Sundays are my Fridays. For me it’s the end of my work week and the last few shows before a day where I can do whatever I want, even if whatever I want includes NOT setting an alarm and making all day friends with my pajamas.
Truth be told, it’s been raining almost non stop for the last few weeks so when I get to my day off, my pajamas and I generally continue our all day friendship, and I’m ok with that.
But this isn’t about tomorrow and the everything or nothing that might be in my future, it’s about today. And today is definitely just one of Those Days.

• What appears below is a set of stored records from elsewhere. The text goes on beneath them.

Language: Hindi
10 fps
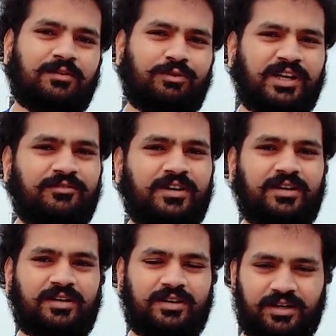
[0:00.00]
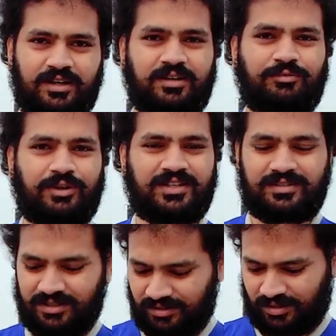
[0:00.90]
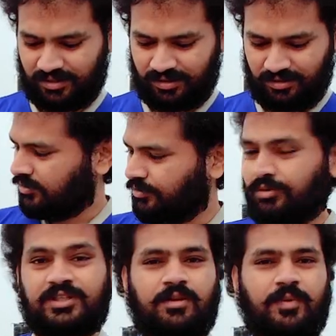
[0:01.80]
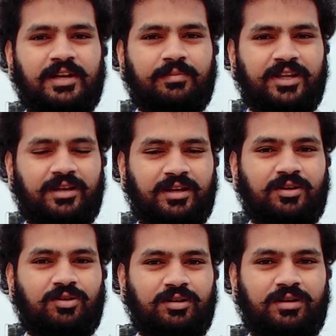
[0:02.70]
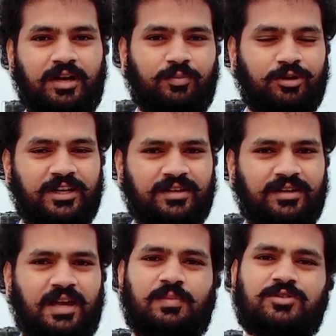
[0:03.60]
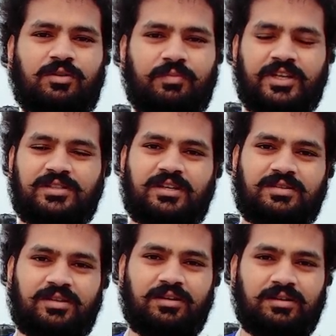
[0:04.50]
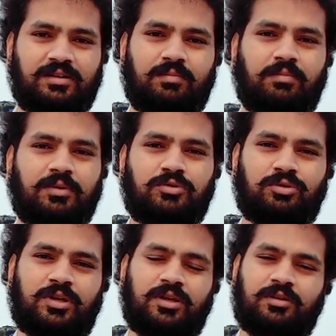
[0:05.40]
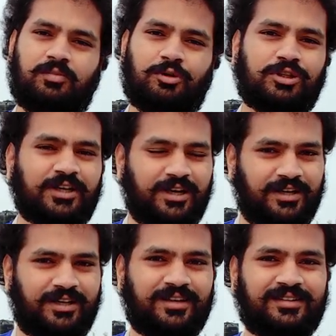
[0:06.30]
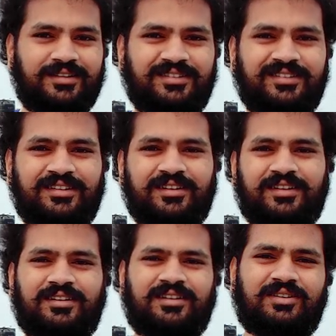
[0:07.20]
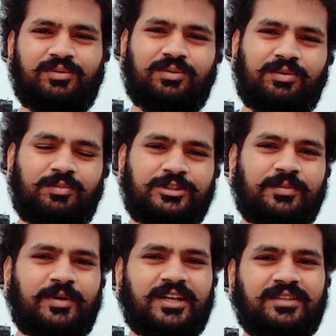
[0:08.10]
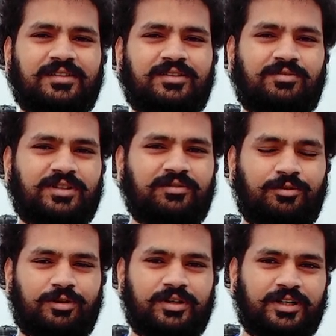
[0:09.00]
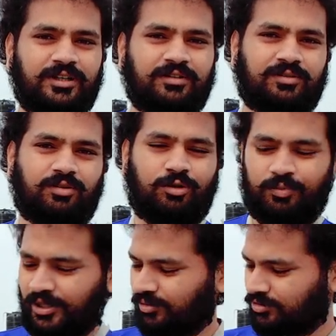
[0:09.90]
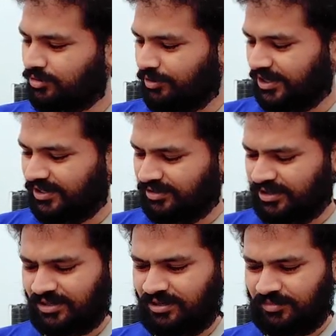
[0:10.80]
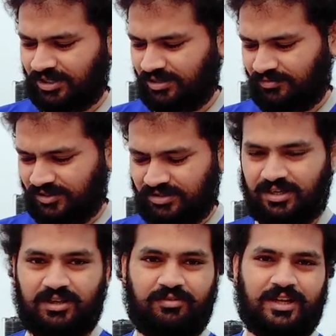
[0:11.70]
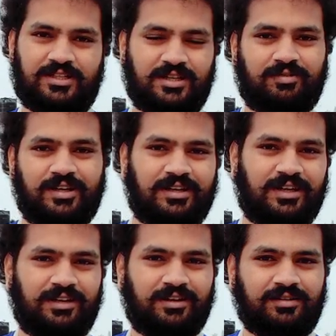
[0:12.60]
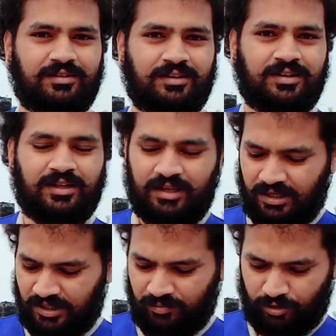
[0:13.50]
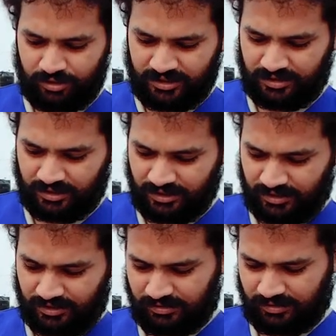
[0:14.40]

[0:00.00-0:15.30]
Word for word: ट्वेंटी फाइव हंड्रेड या ट्वेंटी सिक्स हंड्रेड सो इससे पहले मैंने एक और ट्राईपॉड लिया था अमेजोन बेसिक्स का जो कि बहुत ही घटिया था वो मुझे पड़ा था थाउजेंड फोर हंड्रेड तो मैंने उसको रिटर्न करके मैंने ये फिर से ये अच्छा वाला ले लिया ये बहुत ही स्टडी है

Those Days tend to involve a large feeling of powerlessness and a slight increase in paranoia where everything just needs to be more difficult. It should be noted that I have observed a very clear pattern between Those Days occurring just before a day off. Just before my weekend…and Those Days tend to drag out interminably.

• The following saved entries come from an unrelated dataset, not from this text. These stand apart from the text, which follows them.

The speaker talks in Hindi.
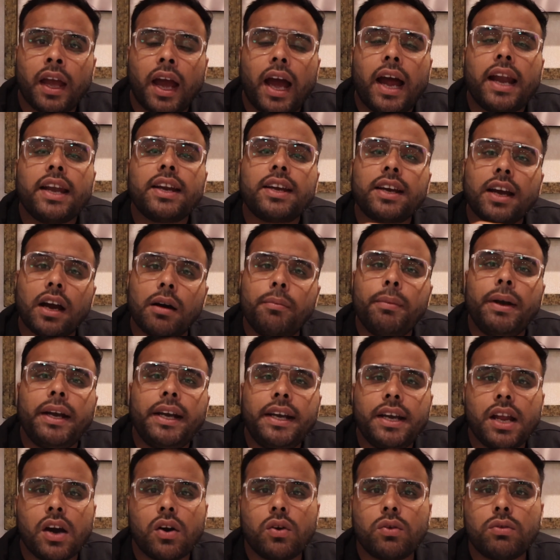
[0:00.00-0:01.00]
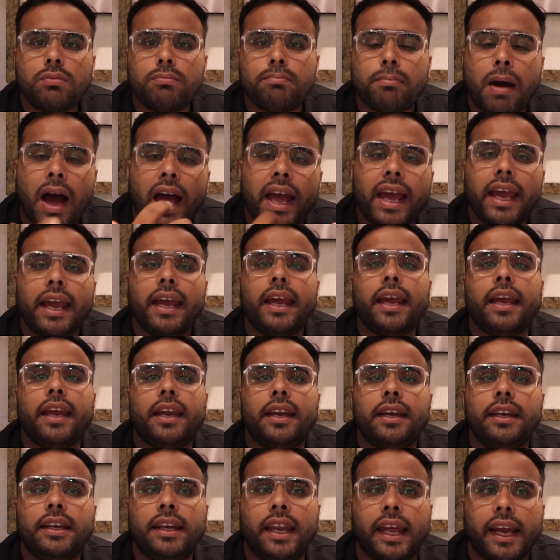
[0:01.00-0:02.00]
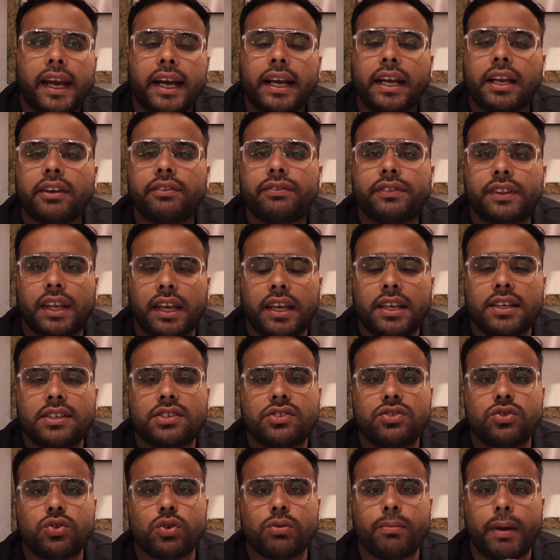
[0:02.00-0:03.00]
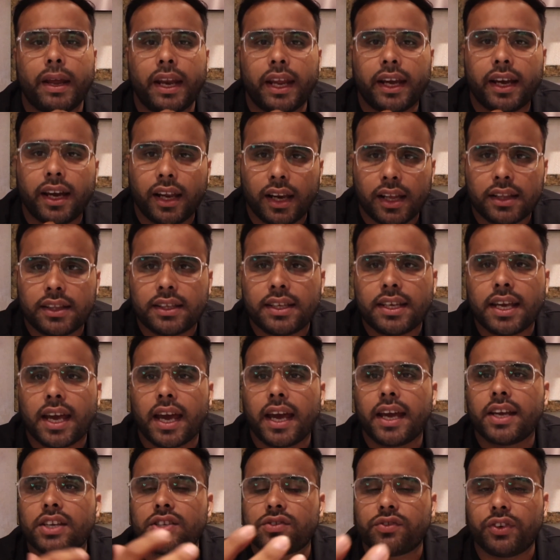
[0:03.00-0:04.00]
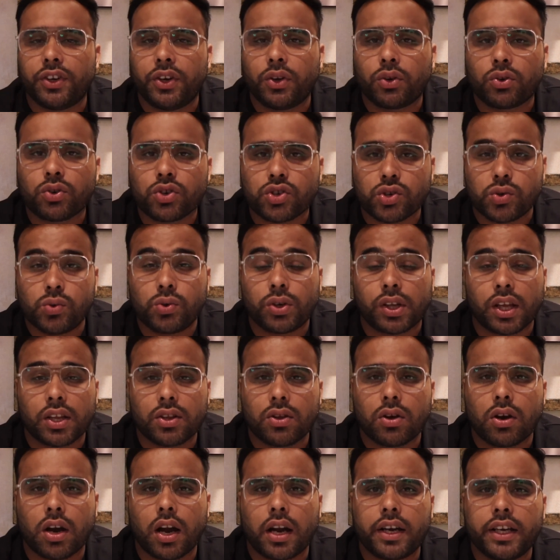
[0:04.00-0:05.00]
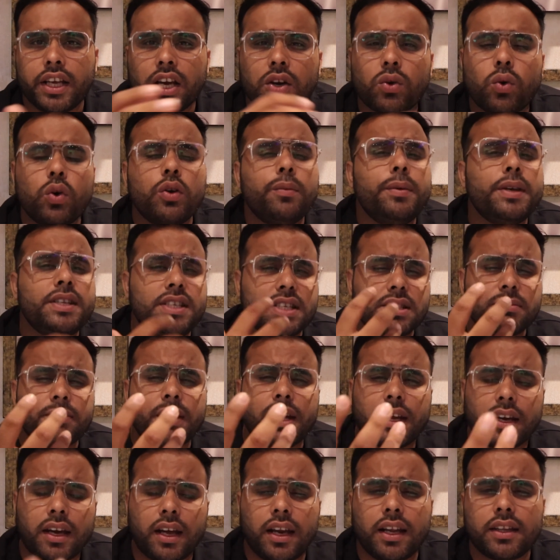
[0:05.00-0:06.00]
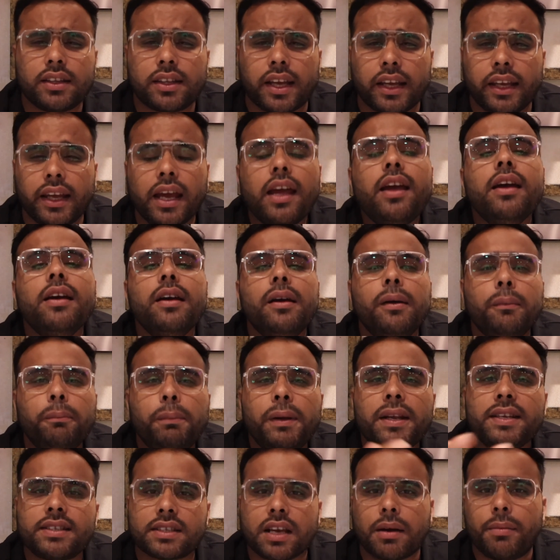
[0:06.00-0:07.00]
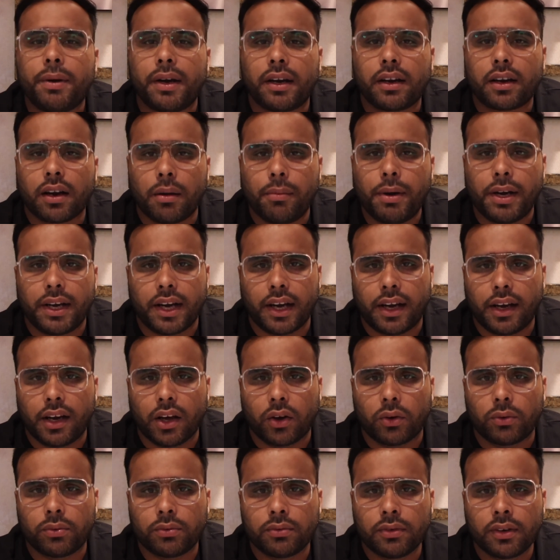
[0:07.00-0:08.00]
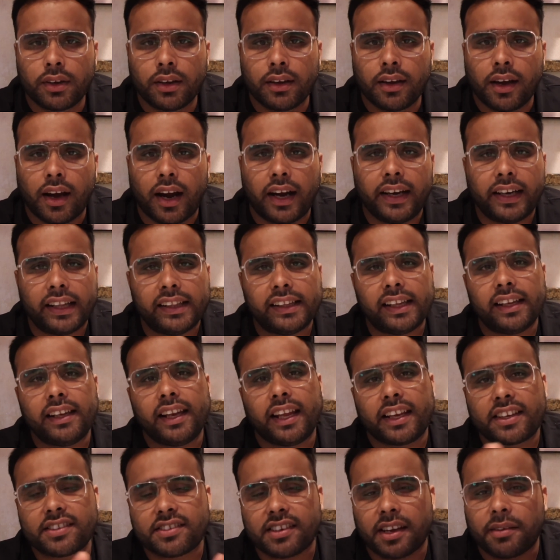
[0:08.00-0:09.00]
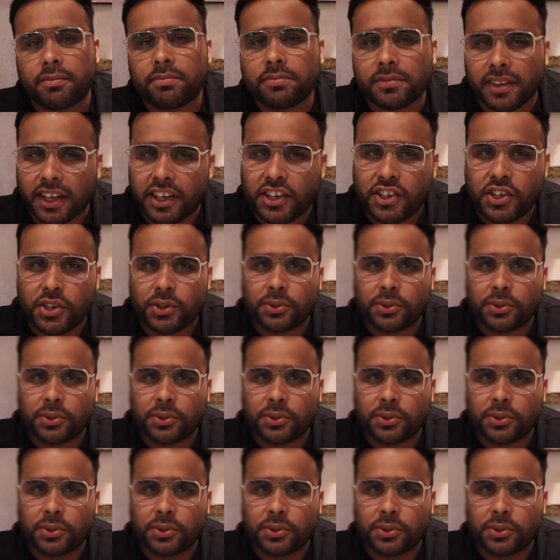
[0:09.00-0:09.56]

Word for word: एंड कमेंट डाउन माई नेगेटिव थिंग्स जो मैंने गलत किया है इस वीडियो को शूट के दौरान या कोई भी चीज़ मैंने गलत कही है प्लीज़ कमेंट इट डाउन अंटिल देन नेक्स्ट टाइम थैंक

So I’m curious if other people have these regular Those Days or if it’s just me. Today’s version of Those Days is sponsored by my computer, my internet connection, the rain and financial spreadsheets.

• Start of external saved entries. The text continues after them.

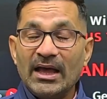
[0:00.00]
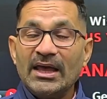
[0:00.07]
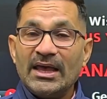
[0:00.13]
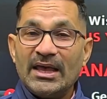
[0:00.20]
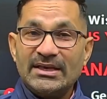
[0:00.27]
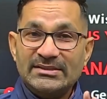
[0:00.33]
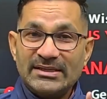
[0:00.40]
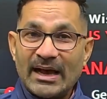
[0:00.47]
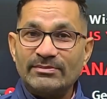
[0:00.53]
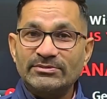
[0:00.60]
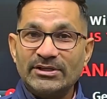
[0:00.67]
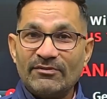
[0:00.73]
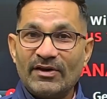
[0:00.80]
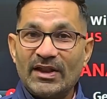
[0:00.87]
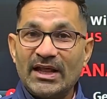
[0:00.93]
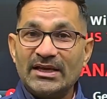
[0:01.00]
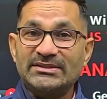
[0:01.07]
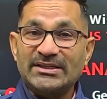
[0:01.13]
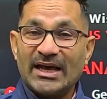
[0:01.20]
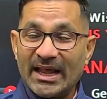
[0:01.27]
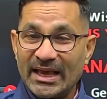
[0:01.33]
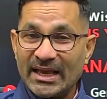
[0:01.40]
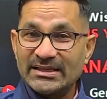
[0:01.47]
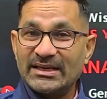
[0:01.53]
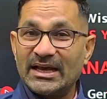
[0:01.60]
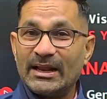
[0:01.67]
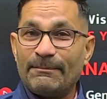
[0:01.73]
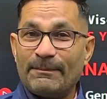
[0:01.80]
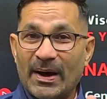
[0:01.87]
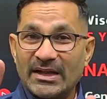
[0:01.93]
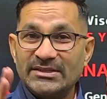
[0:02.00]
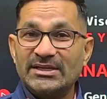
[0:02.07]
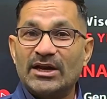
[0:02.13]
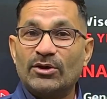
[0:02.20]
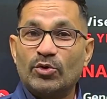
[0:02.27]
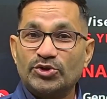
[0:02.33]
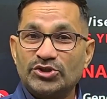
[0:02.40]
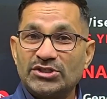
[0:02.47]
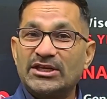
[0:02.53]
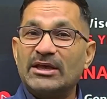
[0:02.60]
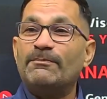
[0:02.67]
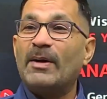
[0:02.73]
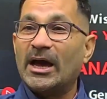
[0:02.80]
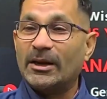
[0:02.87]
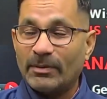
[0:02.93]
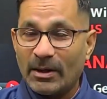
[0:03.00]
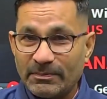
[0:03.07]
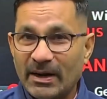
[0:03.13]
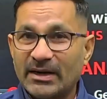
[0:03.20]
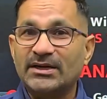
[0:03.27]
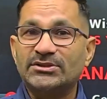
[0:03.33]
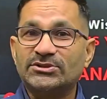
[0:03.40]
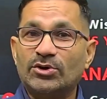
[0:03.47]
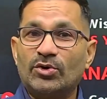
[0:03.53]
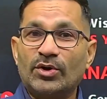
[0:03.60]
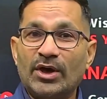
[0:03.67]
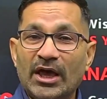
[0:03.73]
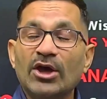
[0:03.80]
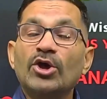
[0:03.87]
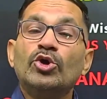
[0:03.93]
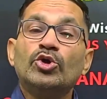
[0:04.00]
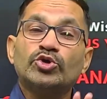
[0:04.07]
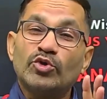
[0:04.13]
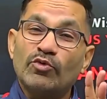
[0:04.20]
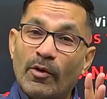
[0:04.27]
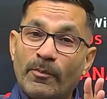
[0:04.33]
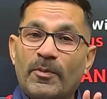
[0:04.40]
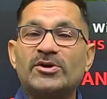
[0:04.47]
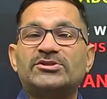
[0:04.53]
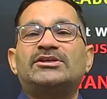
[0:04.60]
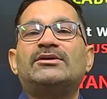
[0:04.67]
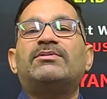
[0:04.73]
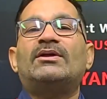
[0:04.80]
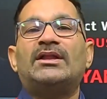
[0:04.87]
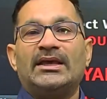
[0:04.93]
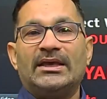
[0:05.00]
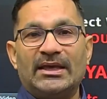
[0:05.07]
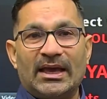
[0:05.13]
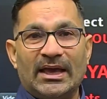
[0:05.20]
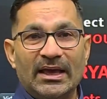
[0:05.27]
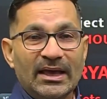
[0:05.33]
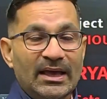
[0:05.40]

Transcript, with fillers: एग्जाम से पहले सारे के सारे पांच हजार क्वेश्चन की बार बार प्रैक्टिस करोगे तो वो पॉसिबल नहीं है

It’s the kind of day where you try so hard to avoid that really big puddle that you ignore the fact that you’re actually walking straight towards another puddle and end up stepping in it and NOT avoiding what you were trying to avoid to begin with.
It’s the kind of day where you find yourself pulling your hair out because you cannot gain access to a research site that it seems ABSOLUTELY IMPERATIVE that you access RIGHT HERE RIGHT NOW, only to discover that it made you take a break you needed to take to see the problem more clearly on your own and find your own solution.
It is a day of seemingly endless, highly exasperating face-palm moments.
It is a day where I seem to make sport of calling myself all sorts of names and try to laugh at myself.
Those Days are the days where I have a choice – I can either feel helplessly buffetted along by a strange wind, or look for the silver lining and see what I might gain. Those Days typically start out with me having the overwhelming feeling that it might have gone better if I”d just stayed in bed and usually end up with some humbling epiphany. Typically I start out frustrated when I realize I am having one of Those Days but sometimes, I’f I’m really clever and aware, I can turn it around and just grin at it and try to be willing to learn something.
So, yeah, I’m having Just One of Those Days, but I’m trying to be optimistic, and I’m keeping my eyes open for whatever I’m really supposed to be paying attention to (rather than what I THINK I’m supposed to be paying attention to, which is usually pretty far off the road I should be travelling.)
Cheers to you if you’re having Just One of Those Days too.